═══ Records for this task ═══
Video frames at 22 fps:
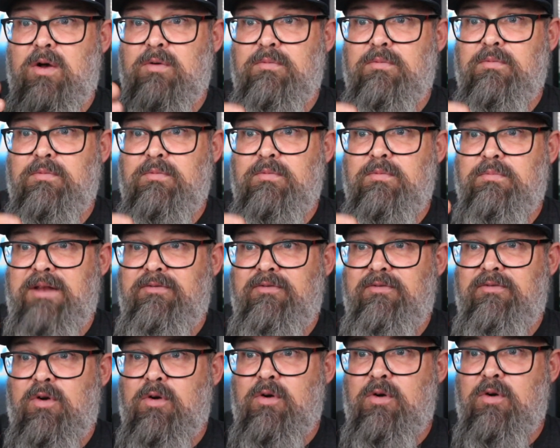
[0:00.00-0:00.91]
Pen
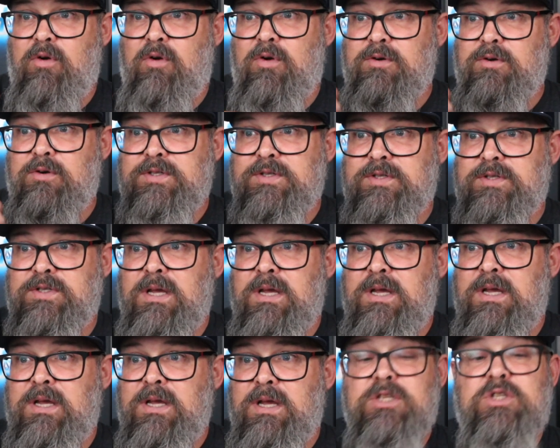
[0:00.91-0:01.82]
4.0s,
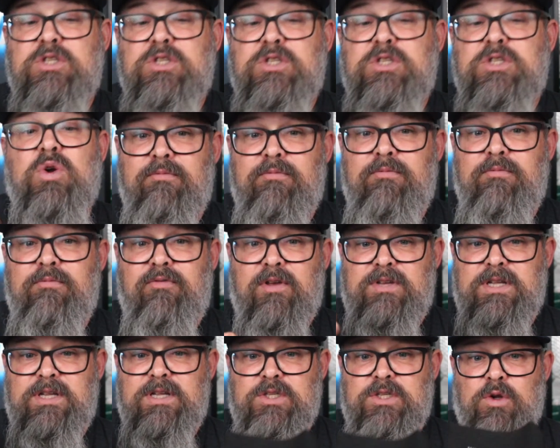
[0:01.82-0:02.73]
Torium 50s,
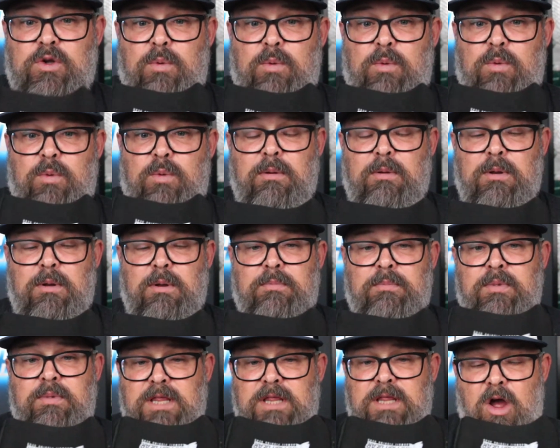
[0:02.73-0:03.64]
no problem. The
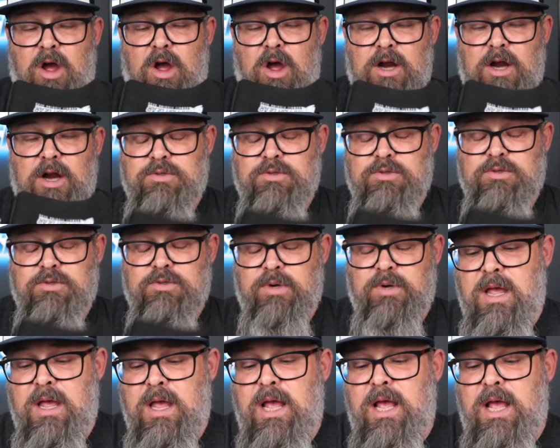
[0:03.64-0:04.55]
large one.
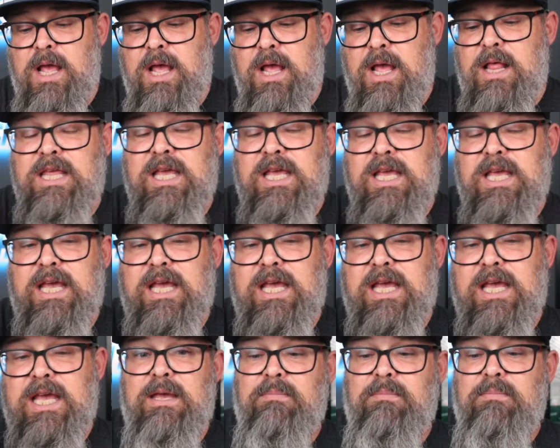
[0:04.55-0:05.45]
The
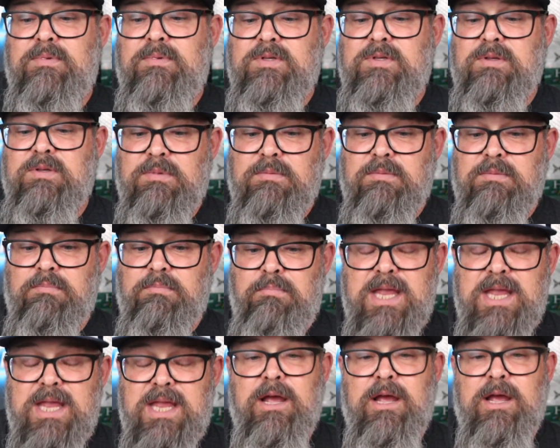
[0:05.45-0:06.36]

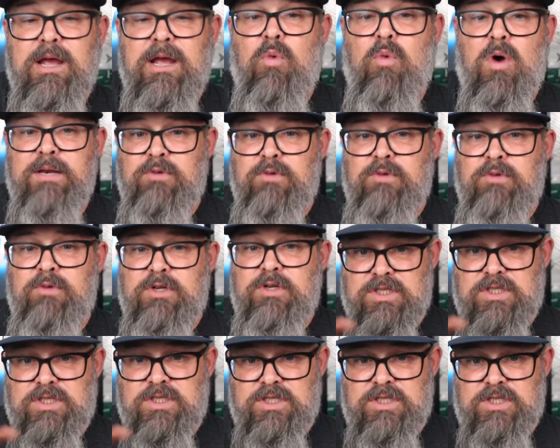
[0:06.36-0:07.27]
medium one, which is the
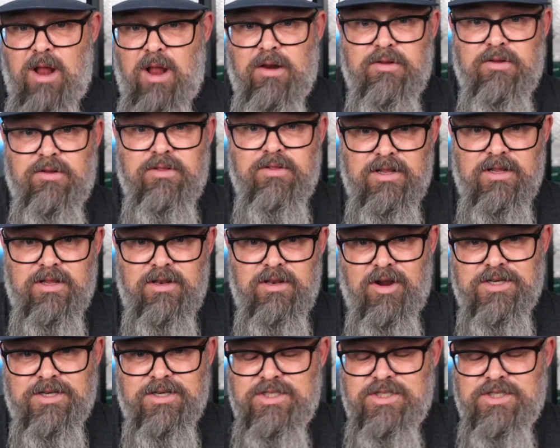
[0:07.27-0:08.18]
smaller than the
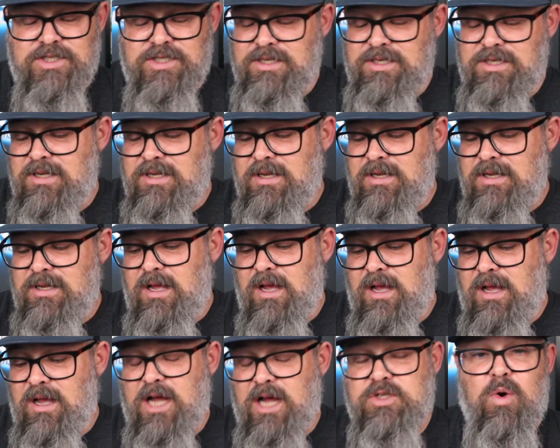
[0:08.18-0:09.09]
large,
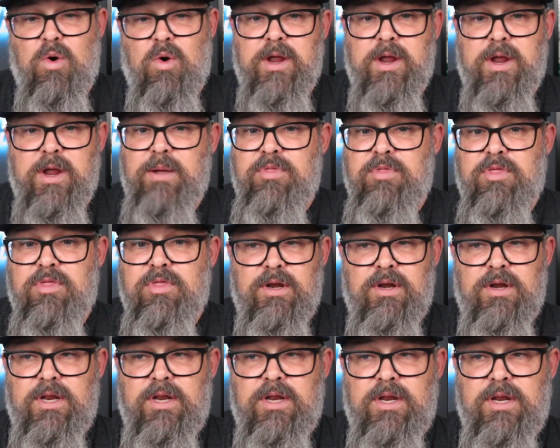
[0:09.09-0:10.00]
Torium
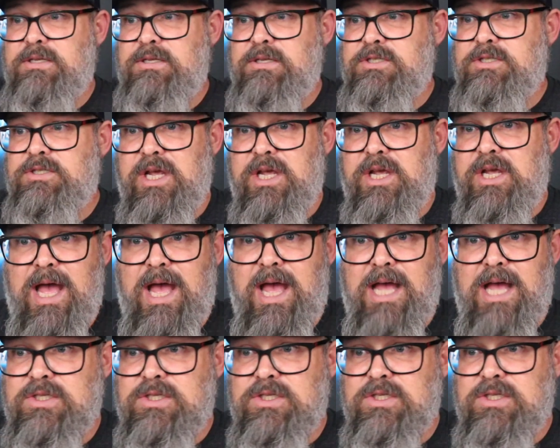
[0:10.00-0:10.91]
30,
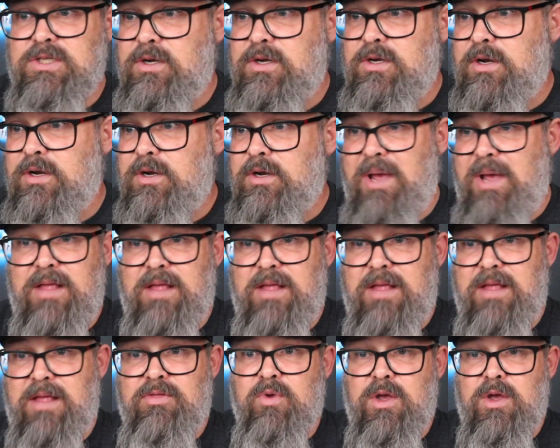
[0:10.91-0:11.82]
Jigmaster, Pen
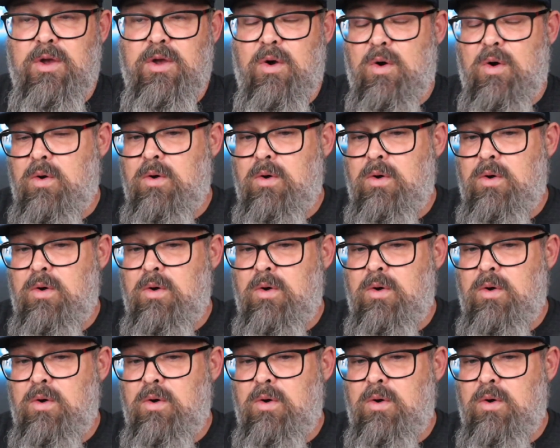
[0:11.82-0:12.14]
3.0,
═══
To do:
Copy exactly the lines from the line containing "[0:04.55-0:05.45]" through the last line of the records above, both included, and leave out any pictures.

Solution to this problem:
[0:04.55-0:05.45]
The
[0:05.45-0:06.36]

[0:06.36-0:07.27]
medium one, which is the
[0:07.27-0:08.18]
smaller than the
[0:08.18-0:09.09]
large,
[0:09.09-0:10.00]
Torium
[0:10.00-0:10.91]
30,
[0:10.91-0:11.82]
Jigmaster, Pen
[0:11.82-0:12.14]
3.0,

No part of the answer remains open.